-- Records provided follows --

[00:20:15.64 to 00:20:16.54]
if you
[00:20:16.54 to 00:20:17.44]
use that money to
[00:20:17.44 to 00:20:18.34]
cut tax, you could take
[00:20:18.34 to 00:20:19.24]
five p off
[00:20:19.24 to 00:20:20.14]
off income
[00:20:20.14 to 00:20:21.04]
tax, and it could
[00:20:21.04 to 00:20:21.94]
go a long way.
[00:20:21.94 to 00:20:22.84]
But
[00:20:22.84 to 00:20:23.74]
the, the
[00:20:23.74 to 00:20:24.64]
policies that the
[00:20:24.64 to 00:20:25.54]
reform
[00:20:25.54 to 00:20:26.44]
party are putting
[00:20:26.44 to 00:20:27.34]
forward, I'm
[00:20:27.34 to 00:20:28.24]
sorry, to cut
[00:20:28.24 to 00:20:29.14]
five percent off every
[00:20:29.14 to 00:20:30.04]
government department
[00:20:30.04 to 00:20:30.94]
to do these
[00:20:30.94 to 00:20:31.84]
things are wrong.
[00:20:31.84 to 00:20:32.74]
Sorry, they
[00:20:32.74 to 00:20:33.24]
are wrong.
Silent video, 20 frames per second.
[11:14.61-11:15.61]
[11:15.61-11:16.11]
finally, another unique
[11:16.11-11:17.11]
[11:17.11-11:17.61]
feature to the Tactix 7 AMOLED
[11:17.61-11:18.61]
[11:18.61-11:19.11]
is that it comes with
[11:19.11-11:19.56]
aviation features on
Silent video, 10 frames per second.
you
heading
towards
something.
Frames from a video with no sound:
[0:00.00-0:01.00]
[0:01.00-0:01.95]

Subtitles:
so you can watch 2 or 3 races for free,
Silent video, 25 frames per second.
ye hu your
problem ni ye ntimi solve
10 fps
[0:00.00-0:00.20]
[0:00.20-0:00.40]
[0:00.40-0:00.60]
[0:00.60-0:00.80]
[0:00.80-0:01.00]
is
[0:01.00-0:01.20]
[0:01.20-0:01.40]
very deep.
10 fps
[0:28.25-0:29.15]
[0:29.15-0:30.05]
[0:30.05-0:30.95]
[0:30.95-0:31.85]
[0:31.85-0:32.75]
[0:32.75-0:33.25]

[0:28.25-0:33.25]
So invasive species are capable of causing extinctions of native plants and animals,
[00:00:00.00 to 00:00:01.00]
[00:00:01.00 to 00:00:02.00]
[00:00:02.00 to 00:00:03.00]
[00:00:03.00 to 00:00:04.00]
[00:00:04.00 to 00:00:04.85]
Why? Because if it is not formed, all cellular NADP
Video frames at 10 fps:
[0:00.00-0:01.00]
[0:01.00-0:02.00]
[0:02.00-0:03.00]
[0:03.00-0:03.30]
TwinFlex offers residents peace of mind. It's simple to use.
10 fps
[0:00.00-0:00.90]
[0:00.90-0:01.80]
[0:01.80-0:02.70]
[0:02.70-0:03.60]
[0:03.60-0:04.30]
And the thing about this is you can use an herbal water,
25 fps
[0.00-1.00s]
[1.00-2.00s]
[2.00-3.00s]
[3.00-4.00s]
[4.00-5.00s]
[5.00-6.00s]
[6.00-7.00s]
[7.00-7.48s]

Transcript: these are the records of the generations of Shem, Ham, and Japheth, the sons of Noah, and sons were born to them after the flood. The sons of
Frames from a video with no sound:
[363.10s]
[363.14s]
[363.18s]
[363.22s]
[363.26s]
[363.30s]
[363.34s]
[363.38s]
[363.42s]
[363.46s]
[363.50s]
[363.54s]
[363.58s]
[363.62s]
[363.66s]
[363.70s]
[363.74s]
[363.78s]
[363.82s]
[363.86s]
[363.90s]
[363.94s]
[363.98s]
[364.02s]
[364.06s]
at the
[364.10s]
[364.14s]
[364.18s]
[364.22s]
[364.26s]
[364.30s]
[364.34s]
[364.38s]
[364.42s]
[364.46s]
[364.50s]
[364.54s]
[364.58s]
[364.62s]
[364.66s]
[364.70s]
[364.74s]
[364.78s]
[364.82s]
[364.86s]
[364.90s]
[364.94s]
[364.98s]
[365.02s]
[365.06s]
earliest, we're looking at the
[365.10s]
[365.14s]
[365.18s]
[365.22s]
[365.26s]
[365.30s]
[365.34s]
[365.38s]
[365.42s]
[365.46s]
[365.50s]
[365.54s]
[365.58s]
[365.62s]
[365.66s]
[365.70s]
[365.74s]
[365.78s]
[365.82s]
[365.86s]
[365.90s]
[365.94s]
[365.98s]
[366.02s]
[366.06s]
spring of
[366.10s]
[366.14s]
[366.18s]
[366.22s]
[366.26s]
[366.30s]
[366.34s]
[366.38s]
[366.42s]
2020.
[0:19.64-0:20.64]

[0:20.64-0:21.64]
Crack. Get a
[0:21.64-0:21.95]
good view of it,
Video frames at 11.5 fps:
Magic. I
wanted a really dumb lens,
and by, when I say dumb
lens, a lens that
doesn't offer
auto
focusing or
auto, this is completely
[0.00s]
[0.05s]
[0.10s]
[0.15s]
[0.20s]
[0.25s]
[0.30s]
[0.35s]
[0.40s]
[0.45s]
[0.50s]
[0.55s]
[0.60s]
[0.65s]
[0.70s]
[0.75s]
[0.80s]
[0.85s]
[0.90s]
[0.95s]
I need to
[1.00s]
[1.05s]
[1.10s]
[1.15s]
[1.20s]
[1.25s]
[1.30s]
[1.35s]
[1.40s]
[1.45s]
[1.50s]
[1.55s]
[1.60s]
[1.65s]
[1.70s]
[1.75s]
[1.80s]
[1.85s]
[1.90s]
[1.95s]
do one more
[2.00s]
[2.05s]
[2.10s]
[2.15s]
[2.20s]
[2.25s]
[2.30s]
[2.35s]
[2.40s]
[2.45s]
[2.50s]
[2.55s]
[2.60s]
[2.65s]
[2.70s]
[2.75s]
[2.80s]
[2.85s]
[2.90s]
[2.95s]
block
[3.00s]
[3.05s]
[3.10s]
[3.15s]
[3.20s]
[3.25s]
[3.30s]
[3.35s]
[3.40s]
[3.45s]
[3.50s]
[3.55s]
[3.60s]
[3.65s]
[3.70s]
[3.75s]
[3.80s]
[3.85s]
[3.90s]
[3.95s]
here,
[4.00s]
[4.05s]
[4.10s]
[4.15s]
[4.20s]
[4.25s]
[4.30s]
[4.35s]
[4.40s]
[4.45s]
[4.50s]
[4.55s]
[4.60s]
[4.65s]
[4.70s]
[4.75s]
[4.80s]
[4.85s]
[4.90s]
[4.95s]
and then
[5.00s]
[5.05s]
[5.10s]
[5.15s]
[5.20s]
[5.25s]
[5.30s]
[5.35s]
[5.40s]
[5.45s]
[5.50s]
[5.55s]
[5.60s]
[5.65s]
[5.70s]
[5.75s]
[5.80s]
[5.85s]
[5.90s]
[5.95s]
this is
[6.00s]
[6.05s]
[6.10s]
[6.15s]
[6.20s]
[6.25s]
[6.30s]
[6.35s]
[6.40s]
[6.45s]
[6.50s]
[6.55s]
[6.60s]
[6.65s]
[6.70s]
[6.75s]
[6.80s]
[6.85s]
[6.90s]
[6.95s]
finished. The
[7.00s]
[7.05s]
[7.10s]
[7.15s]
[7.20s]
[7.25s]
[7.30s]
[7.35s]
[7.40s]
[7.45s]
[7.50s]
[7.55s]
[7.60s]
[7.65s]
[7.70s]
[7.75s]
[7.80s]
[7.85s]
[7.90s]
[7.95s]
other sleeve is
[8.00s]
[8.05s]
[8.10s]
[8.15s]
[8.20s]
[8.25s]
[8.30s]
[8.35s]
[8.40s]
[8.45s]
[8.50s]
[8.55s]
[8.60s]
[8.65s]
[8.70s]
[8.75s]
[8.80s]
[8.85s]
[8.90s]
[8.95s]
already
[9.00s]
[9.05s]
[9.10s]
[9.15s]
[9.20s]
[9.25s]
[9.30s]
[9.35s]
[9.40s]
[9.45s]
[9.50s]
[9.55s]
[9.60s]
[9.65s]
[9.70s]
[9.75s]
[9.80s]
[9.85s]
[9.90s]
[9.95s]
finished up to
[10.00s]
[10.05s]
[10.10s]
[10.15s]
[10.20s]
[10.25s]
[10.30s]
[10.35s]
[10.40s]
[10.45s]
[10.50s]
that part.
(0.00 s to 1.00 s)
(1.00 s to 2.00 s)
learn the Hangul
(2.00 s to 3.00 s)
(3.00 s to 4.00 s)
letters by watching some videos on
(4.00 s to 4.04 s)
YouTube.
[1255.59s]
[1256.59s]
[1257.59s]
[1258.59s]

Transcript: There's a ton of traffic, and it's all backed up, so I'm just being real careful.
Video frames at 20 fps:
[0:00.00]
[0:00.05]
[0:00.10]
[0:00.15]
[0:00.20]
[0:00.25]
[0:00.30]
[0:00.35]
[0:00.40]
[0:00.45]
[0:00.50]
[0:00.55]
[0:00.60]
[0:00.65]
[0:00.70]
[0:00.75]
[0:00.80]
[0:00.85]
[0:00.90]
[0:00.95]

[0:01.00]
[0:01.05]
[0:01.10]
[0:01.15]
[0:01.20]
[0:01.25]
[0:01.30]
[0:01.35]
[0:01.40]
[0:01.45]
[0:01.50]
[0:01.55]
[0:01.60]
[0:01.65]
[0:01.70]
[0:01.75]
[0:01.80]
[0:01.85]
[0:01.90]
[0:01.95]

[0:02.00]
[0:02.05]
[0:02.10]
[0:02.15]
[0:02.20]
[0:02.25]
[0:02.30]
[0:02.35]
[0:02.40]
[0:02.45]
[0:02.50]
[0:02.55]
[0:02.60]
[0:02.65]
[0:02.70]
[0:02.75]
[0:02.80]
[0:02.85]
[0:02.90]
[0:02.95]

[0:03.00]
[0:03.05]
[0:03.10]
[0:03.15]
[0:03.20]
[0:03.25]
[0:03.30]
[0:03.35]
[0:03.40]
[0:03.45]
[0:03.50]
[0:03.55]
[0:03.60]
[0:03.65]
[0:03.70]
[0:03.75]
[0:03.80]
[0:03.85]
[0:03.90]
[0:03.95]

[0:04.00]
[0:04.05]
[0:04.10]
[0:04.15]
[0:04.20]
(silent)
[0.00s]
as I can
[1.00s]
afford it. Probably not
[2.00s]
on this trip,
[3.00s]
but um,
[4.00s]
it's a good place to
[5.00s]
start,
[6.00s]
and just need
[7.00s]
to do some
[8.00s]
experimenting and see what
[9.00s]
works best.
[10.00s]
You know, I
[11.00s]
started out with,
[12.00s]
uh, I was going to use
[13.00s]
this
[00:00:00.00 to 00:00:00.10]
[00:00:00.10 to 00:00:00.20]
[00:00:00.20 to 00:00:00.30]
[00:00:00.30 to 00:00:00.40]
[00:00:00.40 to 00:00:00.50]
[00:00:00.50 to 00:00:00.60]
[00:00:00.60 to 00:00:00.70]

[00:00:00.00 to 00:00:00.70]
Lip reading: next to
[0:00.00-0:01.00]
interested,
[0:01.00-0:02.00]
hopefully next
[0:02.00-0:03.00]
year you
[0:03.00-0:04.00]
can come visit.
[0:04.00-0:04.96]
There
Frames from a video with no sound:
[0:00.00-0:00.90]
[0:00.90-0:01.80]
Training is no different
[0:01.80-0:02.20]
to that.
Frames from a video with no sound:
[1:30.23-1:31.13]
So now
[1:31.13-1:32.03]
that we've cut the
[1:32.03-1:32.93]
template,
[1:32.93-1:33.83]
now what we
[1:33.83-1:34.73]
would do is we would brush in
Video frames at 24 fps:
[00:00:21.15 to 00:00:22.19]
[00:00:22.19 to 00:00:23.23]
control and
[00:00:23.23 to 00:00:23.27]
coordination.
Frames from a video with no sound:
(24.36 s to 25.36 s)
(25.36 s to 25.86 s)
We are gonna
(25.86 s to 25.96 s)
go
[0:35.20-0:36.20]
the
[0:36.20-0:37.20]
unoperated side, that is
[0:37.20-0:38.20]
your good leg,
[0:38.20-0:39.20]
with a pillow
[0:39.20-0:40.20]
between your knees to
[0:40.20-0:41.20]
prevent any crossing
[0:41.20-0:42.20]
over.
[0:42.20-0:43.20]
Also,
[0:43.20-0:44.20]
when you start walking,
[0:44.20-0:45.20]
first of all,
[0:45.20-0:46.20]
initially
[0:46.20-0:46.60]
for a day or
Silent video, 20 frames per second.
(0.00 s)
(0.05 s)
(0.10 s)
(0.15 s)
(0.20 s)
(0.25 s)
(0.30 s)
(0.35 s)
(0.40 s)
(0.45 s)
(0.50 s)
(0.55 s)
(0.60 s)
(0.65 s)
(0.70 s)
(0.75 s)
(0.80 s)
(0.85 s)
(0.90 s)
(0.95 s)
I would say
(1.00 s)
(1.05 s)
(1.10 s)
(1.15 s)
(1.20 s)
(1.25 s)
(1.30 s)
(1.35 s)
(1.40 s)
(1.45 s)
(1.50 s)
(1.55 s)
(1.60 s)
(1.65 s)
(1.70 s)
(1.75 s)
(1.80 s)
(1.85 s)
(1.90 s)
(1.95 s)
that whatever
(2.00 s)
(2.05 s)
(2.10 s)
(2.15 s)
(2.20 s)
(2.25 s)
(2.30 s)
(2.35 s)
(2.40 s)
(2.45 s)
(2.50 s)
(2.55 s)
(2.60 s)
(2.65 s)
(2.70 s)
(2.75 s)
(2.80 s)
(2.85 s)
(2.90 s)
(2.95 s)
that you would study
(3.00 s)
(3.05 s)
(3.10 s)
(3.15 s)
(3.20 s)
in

-- Records provided concluded --

### Work request
Return exactly the lines from the line holding "[0:35.20-0:36.20]" to the last line of the data, with both of those lines included and nothing added.

### Exercise response
[0:35.20-0:36.20]
the
[0:36.20-0:37.20]
unoperated side, that is
[0:37.20-0:38.20]
your good leg,
[0:38.20-0:39.20]
with a pillow
[0:39.20-0:40.20]
between your knees to
[0:40.20-0:41.20]
prevent any crossing
[0:41.20-0:42.20]
over.
[0:42.20-0:43.20]
Also,
[0:43.20-0:44.20]
when you start walking,
[0:44.20-0:45.20]
first of all,
[0:45.20-0:46.20]
initially
[0:46.20-0:46.60]
for a day or
Silent video, 20 frames per second.
(0.00 s)
(0.05 s)
(0.10 s)
(0.15 s)
(0.20 s)
(0.25 s)
(0.30 s)
(0.35 s)
(0.40 s)
(0.45 s)
(0.50 s)
(0.55 s)
(0.60 s)
(0.65 s)
(0.70 s)
(0.75 s)
(0.80 s)
(0.85 s)
(0.90 s)
(0.95 s)
I would say
(1.00 s)
(1.05 s)
(1.10 s)
(1.15 s)
(1.20 s)
(1.25 s)
(1.30 s)
(1.35 s)
(1.40 s)
(1.45 s)
(1.50 s)
(1.55 s)
(1.60 s)
(1.65 s)
(1.70 s)
(1.75 s)
(1.80 s)
(1.85 s)
(1.90 s)
(1.95 s)
that whatever
(2.00 s)
(2.05 s)
(2.10 s)
(2.15 s)
(2.20 s)
(2.25 s)
(2.30 s)
(2.35 s)
(2.40 s)
(2.45 s)
(2.50 s)
(2.55 s)
(2.60 s)
(2.65 s)
(2.70 s)
(2.75 s)
(2.80 s)
(2.85 s)
(2.90 s)
(2.95 s)
that you would study
(3.00 s)
(3.05 s)
(3.10 s)
(3.15 s)
(3.20 s)
in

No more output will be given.